Kyong Park was born in Korea and moved to the United States at the age of
twelve. He received a BS in Architecture from the University of
Michigan in 1978 and participated in a post-graduate independent
program at the Institute of Architecture and Urban Studies in 1979.
was the founding director of Centrala Foundation for Future Cities in
Rotterdam , a co-curator of Europe Lost and Found, a project on
future geography of Europe, and a founding member of Lost Highway, a
mass expedition through nine cities in the Western Balkans. He is the
editor of Urban Ecology: Detroit and Beyond , a co-curator for Shrinking Cities in Berlin [2002-2004], the founding director of
International Center for Urban Ecology in Detroit [1999-2001], a
curator of Kwangju Biennale in South Korea , a Loeb Fellow at
Harvard University , and the founder/director of StoreFront for
Art and Architecture in New York [1982-98].
As an architect, artist,
urban theorist and activist, Kyong Park’s research and artistic practice
focuses on the city.
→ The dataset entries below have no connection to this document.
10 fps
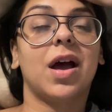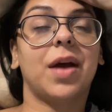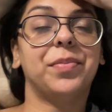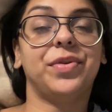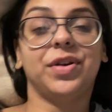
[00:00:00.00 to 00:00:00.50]

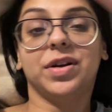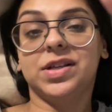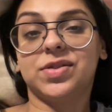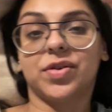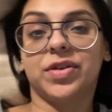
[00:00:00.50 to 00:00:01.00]
I'm really
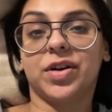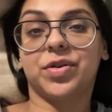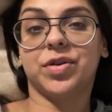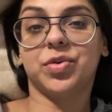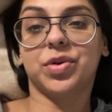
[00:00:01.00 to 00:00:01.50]
sorry I
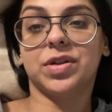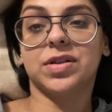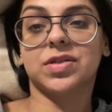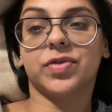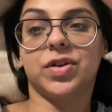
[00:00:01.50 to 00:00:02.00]
couldn't do it in
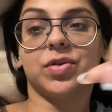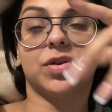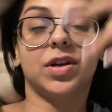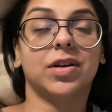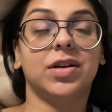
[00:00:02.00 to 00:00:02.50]
this video.
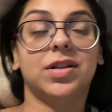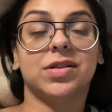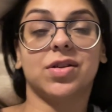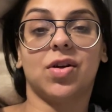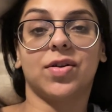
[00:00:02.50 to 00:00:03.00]
Clearly,
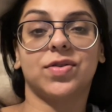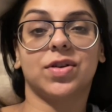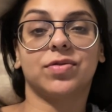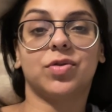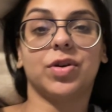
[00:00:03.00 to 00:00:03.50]
there's a lot of
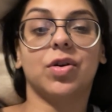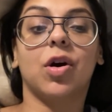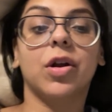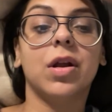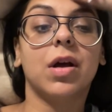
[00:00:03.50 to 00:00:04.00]
stuff going
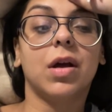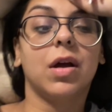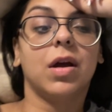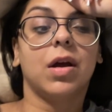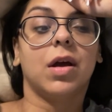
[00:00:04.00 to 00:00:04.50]
on.
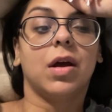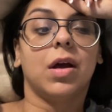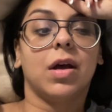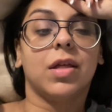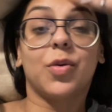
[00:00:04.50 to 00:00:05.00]

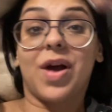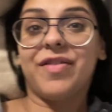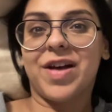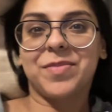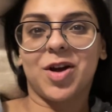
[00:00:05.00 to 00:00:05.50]
The Wear
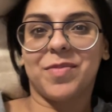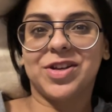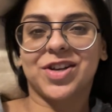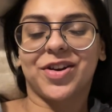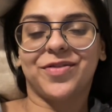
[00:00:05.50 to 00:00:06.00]
Fam
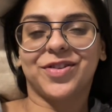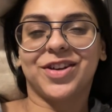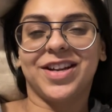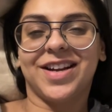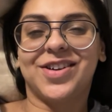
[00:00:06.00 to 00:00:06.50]
comment shout out for
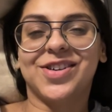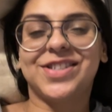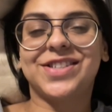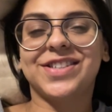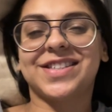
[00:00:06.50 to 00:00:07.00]
today goes
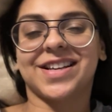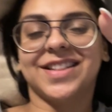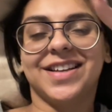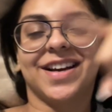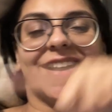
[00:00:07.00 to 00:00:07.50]
to
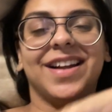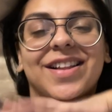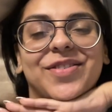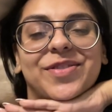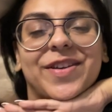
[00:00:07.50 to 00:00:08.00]
Sandhya. I
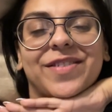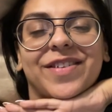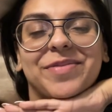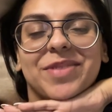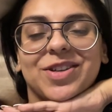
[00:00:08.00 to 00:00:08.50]
love you very,
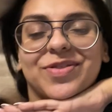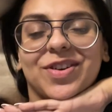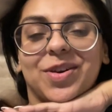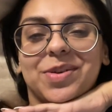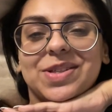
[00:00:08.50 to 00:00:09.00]
very much for
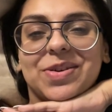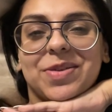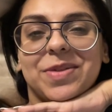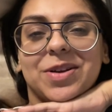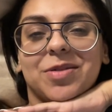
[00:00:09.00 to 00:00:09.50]
always talking
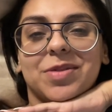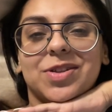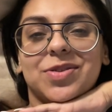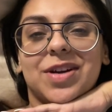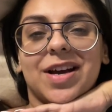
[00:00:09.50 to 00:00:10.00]
to me in the
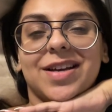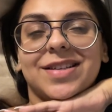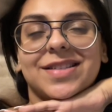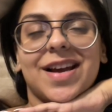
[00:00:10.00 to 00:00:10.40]
comments, you guys.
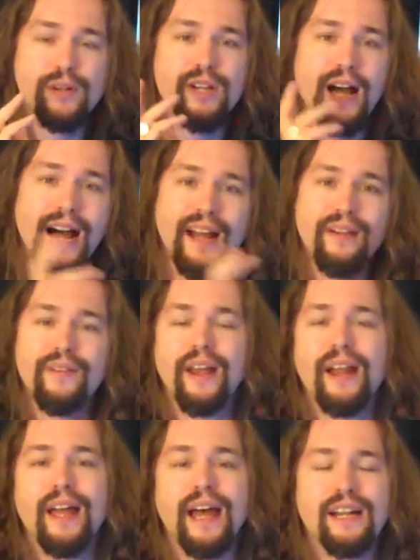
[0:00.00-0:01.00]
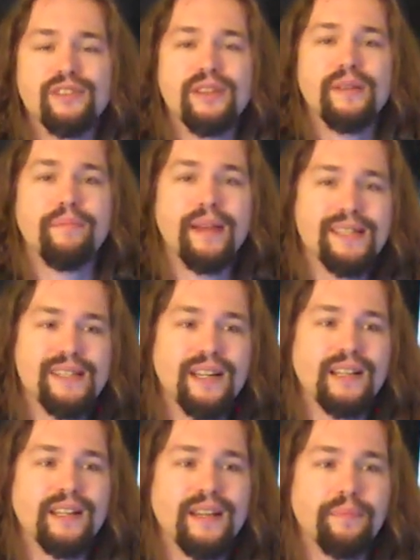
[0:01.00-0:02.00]
higher that I actually
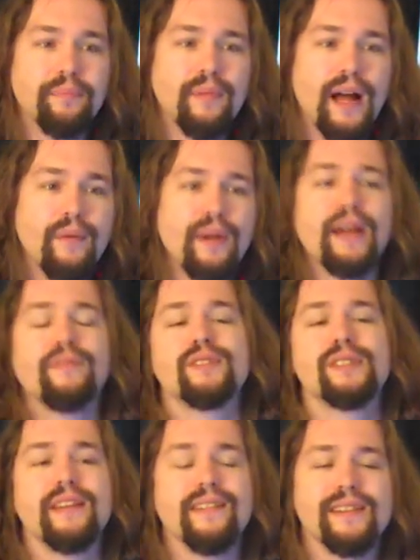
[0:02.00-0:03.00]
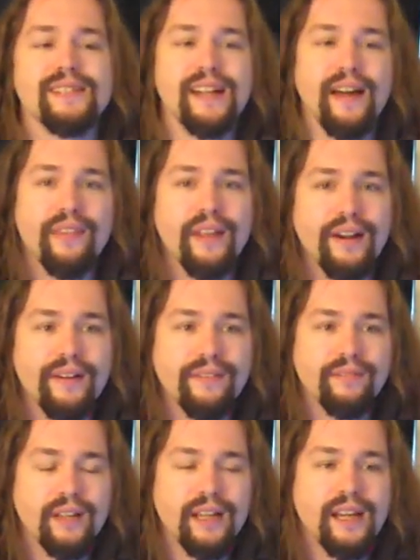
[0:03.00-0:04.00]
basically, I would have to say that it's not there.
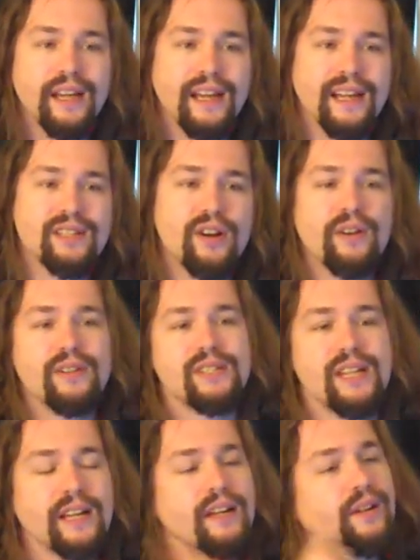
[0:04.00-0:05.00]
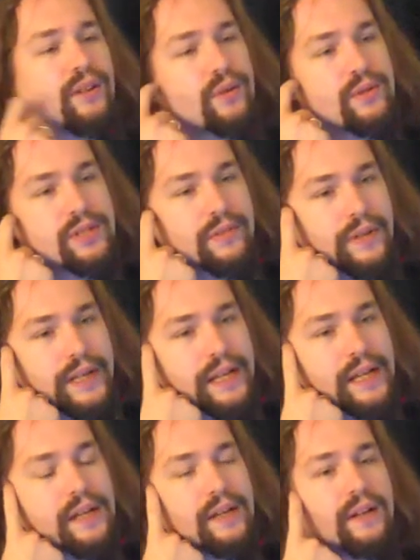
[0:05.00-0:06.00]
It's hard to say conclusively,
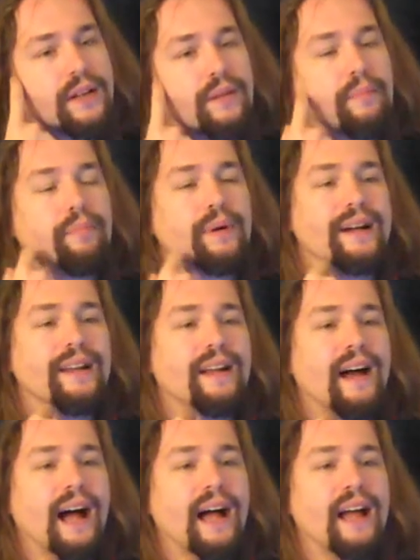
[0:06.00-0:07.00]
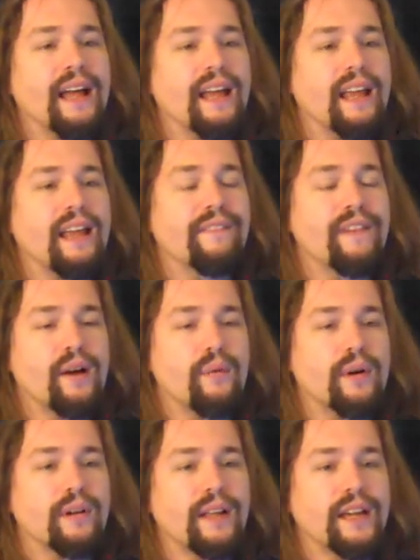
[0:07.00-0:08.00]
but if I
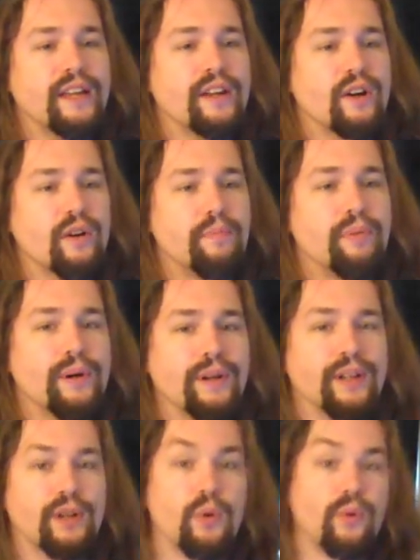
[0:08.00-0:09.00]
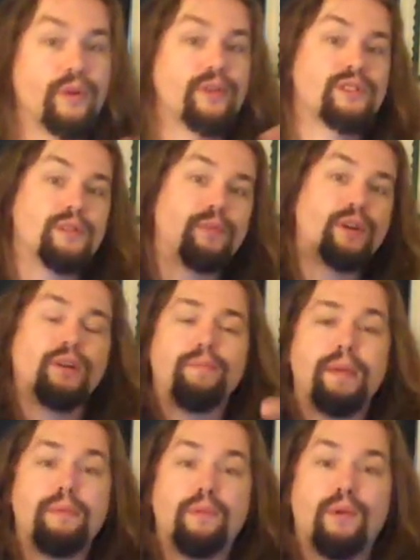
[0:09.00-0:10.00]
were like, you know, put in a corner somewhere and
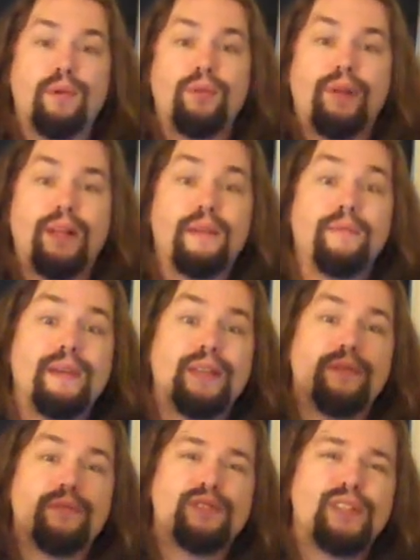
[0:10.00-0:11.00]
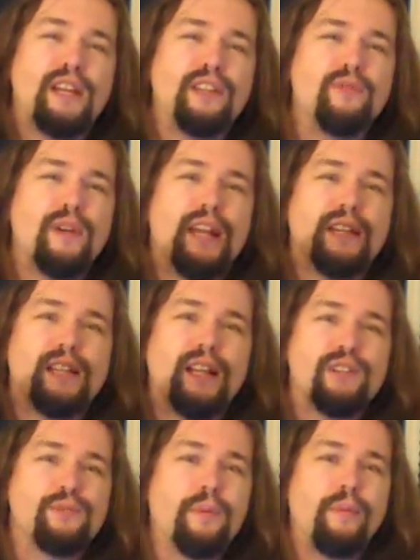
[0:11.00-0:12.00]
people were threatening me and they were saying, you've got to tell
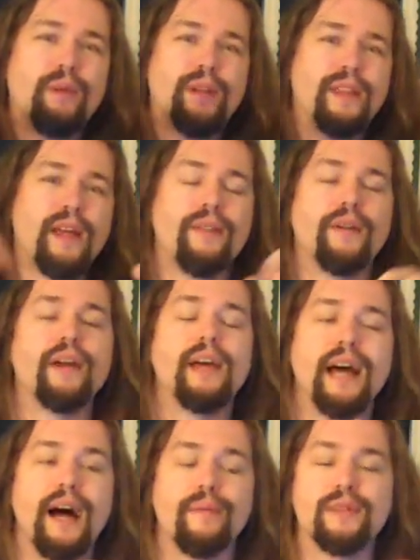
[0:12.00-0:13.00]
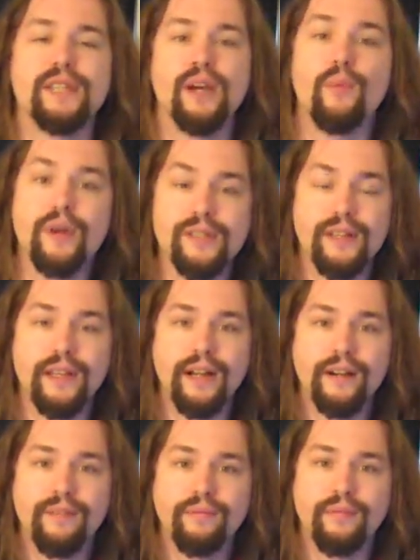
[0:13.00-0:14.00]
us one way or the other, I would say it wasn't
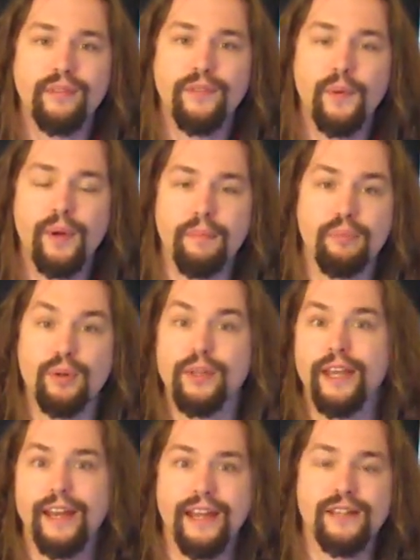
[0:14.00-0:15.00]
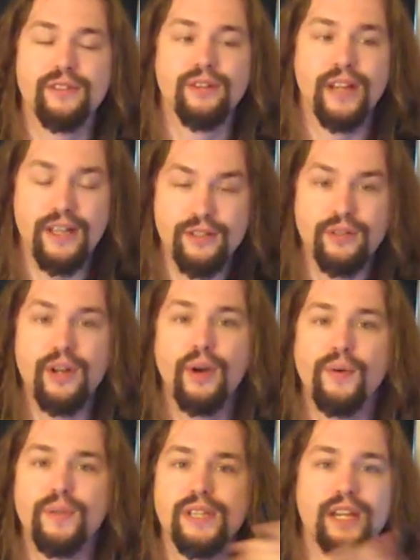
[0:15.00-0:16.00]
there. If you want a Boolean answer, yes or no,
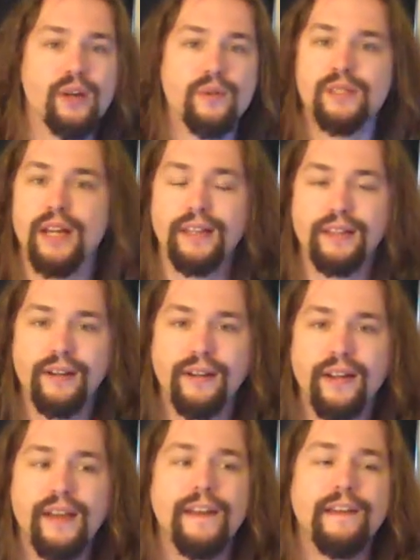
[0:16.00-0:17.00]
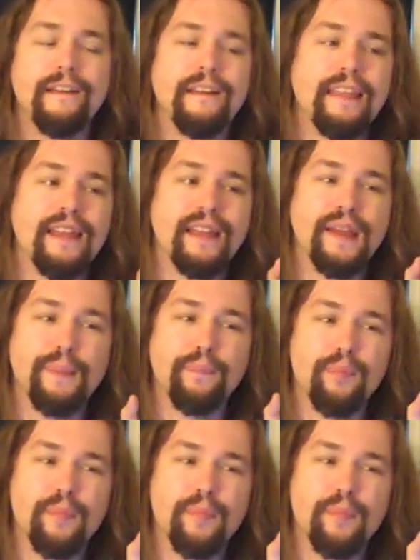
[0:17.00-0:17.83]
I would say no, it's not there. It,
He is particularly interested in the conditions
which give rise to shrinking cities (Detroit, for instance) and
expanding cities (as in Asia) and to the formation and reconfiguration
of border cities (such as San Diego/Tijuana). His current work is
focused on Asian cities. The New Silk Roads is a research project
based on a planned expedition from Istanbul to Tokyo. This expedition
is a way of gathering images and information in order to understand the
relation between the physical movements of products/labor/resources and
the immaterial movements of information/capital/services over the real
and virtual landscapes of Asia. Its purpose is to better understand the
cultural, political and economic interplay between East and West.
Kyong Park is an acting associate professor
of Public Culture in the department of Visual Arts at UC San Diego.